ただし、初期には以下のような症状がみられます。
- 幻視(※1)
- パーキンソン症状(※2)
- 睡眠時の異常行動
レビー小体型認知症は、症状が似ていることからパーキンソン病と間違われるケースもあります。
※1 幻視:他人には見えないもの(人・動物・虫など)が見えるという症状
※2 パーキンソン症状:パーキンソン病によくみられる症状であり、動きが遅い、転びやすい、睡眠障害などの症状
前頭側頭型認知症の特徴と症状
最後に、前頭側頭型認知症について解説します。
前頭側頭型認知症の特徴
前頭側頭型認知症は「脳の前頭葉や側頭葉において、脳が萎縮して起きる病気のこと」です。
別名ピック病ともいわれています。
前頭側頭型認知症の症状
前頭側頭型認知症は、比較的緩やかに病状が進行しますが、こちらも根本治療が困難とされています。
ほかの認知症と比べて、特徴的な症状がみられます。
常同行動、これは繰り返し行動とも言われており、この症状が起こりやすくなるのです。
具体的には、以下のような症状があらわれます。
- 同じ言葉で話し続ける
- 同じ道を通って散歩する
- 同じものばかりを食べる
万引きや暴力などがみられることもあります。
さらには、言葉の意味が分からなくなり名前が出なくなったり、文字を読み間違ったりする症状が目立つタイプもあり、これは「意味性認知症」と呼ばれています。
4種類以外の認知症
これまで紹介した4種類以外の認知症のほかに、以下のような病気を発症することで認知症の症状があらわれるケースもあります。
種類 | 特徴 |
---|---|
正常圧水頭症 | ・拡大した脳室が周囲を圧迫し発症する病気 ・髄液シャント手術を受けることで症状を緩和できる |
慢性硬膜外血腫 | ・転落や事故などによって頭を打ちつけ硬膜外に血腫ができることで起こる病気 ・血腫を外科的な手術で除去すると改善できる |
甲状腺ホルモンや アルコールが要因の認知症 |
・ホルモンやアルコールの影響によって起こる病気 ・断酒や投薬によって改善できる |
4種類の認知症を予防するための方法
認知症を予防する方法は、以下のとおりです。
予防方法 | 具体例 |
---|---|
食生活 | ・炭水化物・タンパク質・ビタミンなどをバランスの良い食事 ・野菜・果物・魚を中心とした食事 |
運動療法 | ・軽い運動をしながら脳を使うコグニサイズ※名称利用の項目を参照 ・筋肉トレーニング ・有酸素運動(スイミング、ジョギング、散歩など) |
甲状腺ホルモンや アルコールが要因の認知症 |
・ホルモンやアルコールの影響によって起こる病気 ・断酒や投薬によって改善できる |
社会参加 | ・趣味・スポーツ・ボランティアなどの社会参加 ・人との会話 ・電話やテレビ電話 |
健康を意識した、メリハリのある生活を送ることが大切です。
認知症の治療法
認知症のおもな治療法は、薬物療法です。
アルツハイマー型認知症に有効とされる抗認知症薬は「2024年6月現在5種類」あり、それぞれ保険適用となっています。

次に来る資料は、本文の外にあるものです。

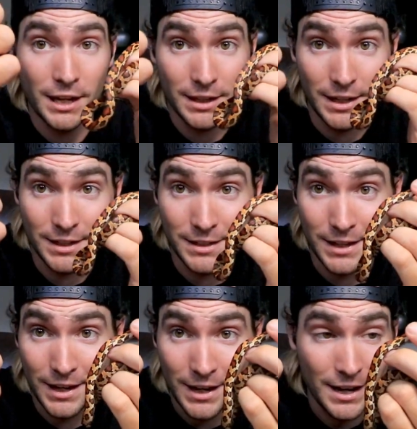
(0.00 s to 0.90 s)
like
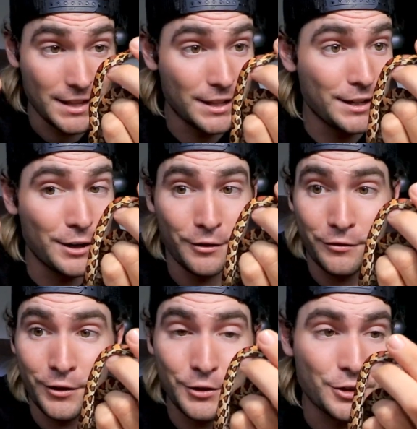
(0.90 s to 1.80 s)
this in the near
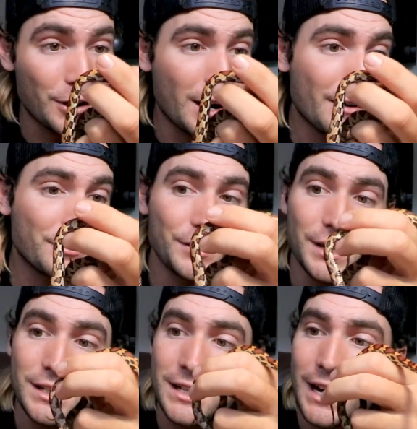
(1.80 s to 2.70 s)
future after
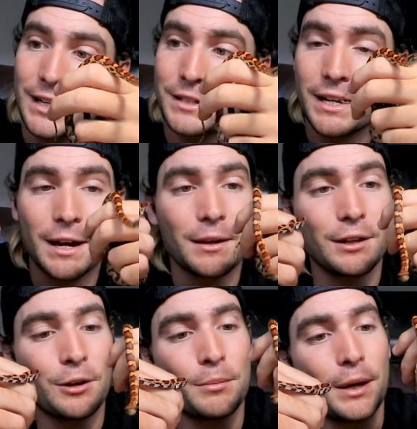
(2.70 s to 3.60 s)
these guys get a
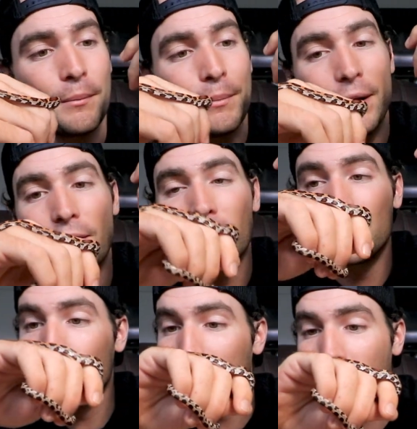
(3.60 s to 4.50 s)
little bit bigger,
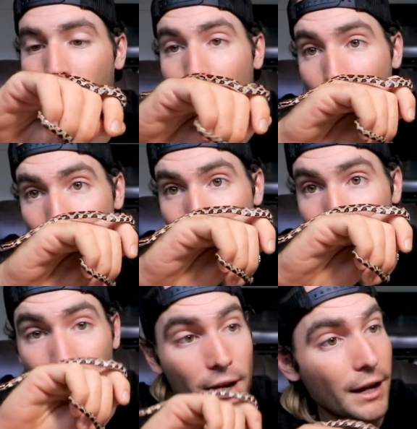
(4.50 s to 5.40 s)
and you'll become a
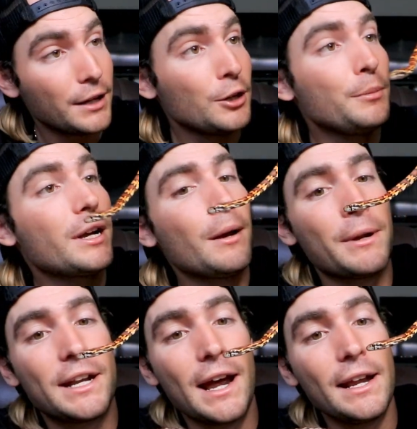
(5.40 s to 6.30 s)
mama and you'll
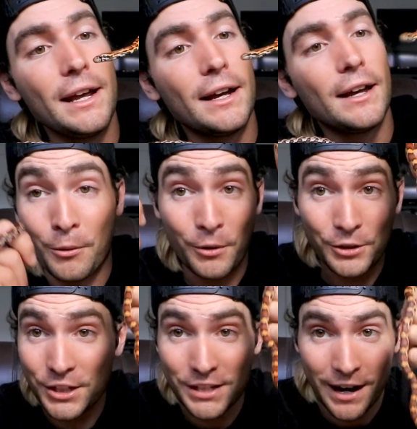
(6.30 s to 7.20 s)
become a daddy. But
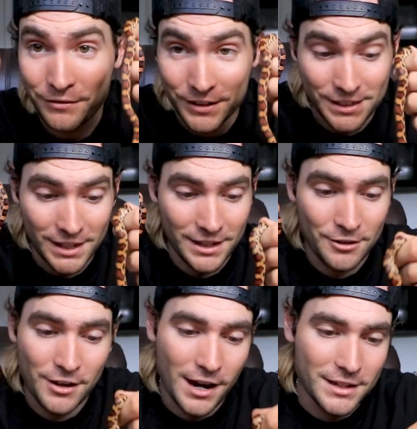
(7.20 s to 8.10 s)
we'll just have to see.
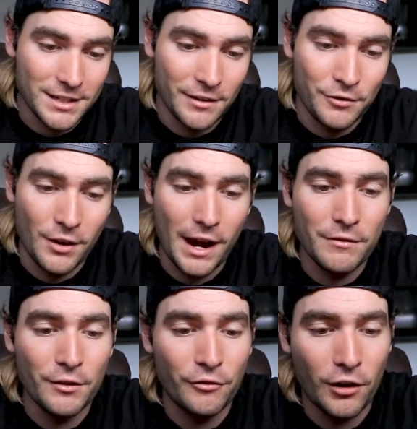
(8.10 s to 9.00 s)
You guys, if you
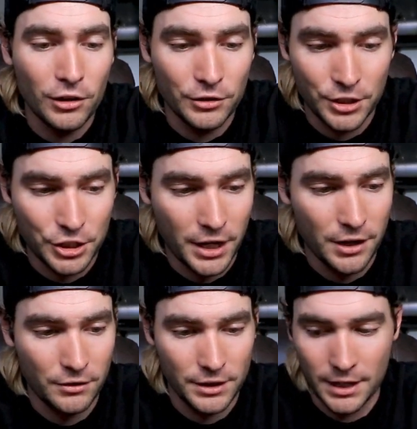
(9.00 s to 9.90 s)
haven't followed the
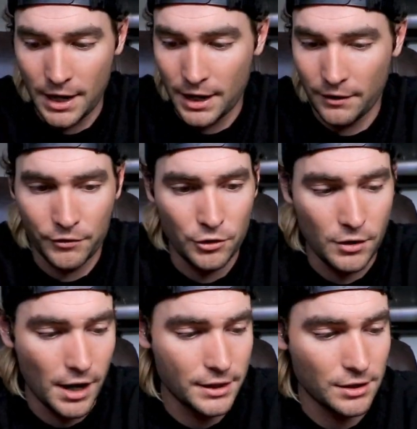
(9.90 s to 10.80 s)
channel yet, if you
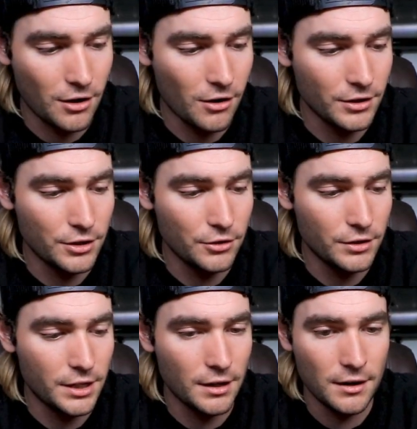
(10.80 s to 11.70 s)
guys are new
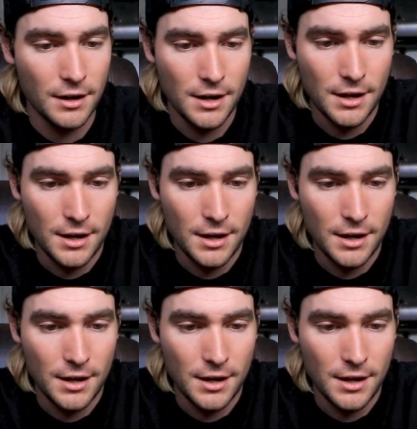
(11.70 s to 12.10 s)
here,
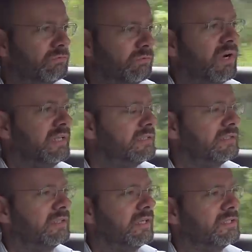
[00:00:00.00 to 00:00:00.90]
right,
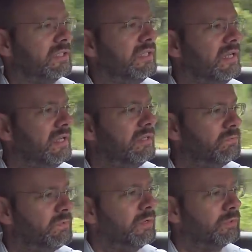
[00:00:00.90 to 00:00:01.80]
actually. It
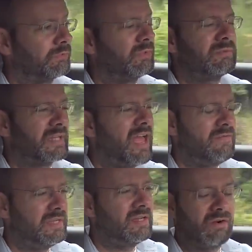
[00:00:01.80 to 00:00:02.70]
feels, for it's a
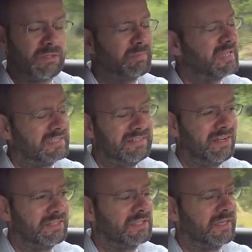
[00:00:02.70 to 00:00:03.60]
heavy car, it's basically
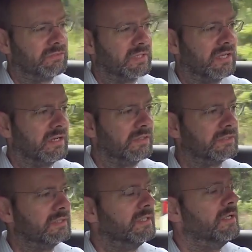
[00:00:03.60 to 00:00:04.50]
1900
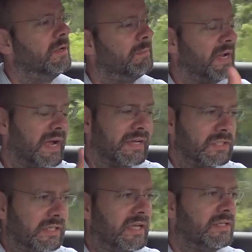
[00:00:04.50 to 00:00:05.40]
kilos, but
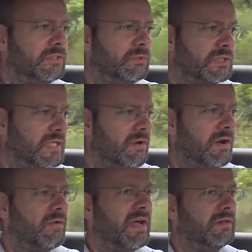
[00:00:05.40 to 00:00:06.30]
actually as you steer
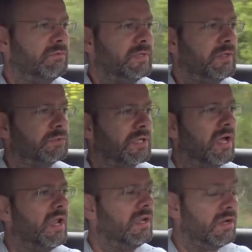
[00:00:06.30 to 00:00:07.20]
it around, it feels
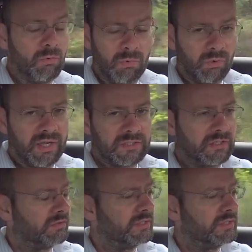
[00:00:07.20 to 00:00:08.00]
a lot more agile than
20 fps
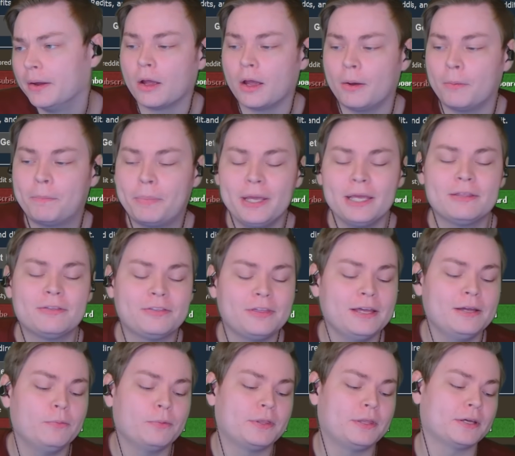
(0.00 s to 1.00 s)
A big
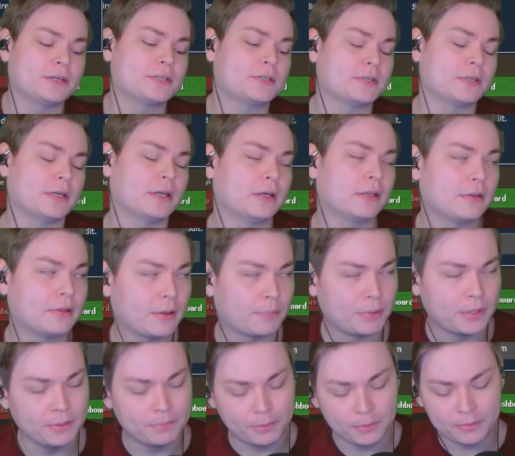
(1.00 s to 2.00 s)
thing with this that
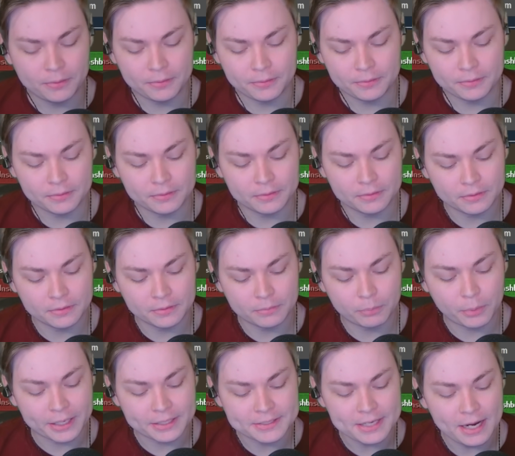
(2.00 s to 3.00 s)
people
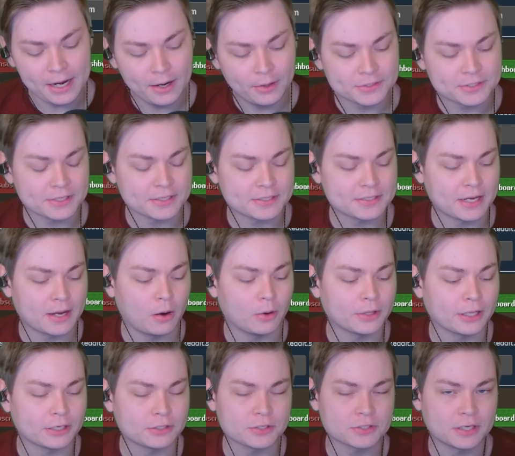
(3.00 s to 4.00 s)
break down is they say,
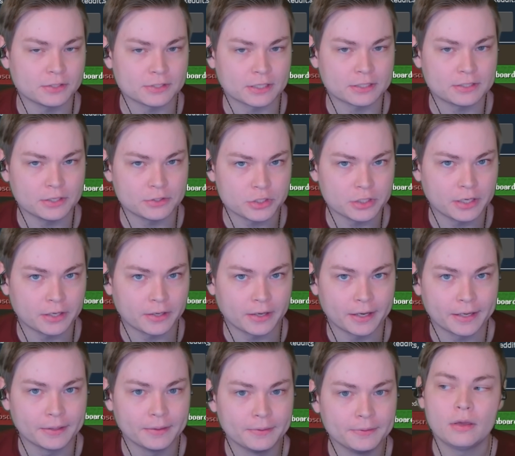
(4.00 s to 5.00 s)
oh, that just sounds like
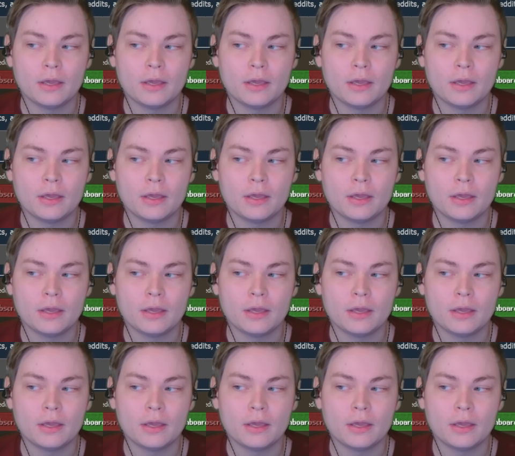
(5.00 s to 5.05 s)
dungeoneering.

認知症の薬については以下の記事で詳しく解説しているので、ぜひ参考にしてください。
⇒ 『認知症の保険適用の薬5つ!レカネマブや治療のポイントもくわしく解説』
認知症の特徴や症状を知って予防しよう
認知症には、主に「4種類」あります。
治療できる認知症がある一方で、多くのケースでは治療できないため症状の進行を緩やかにすることが治療の目的です。
そのため、認知症は予防が重要であると言えます。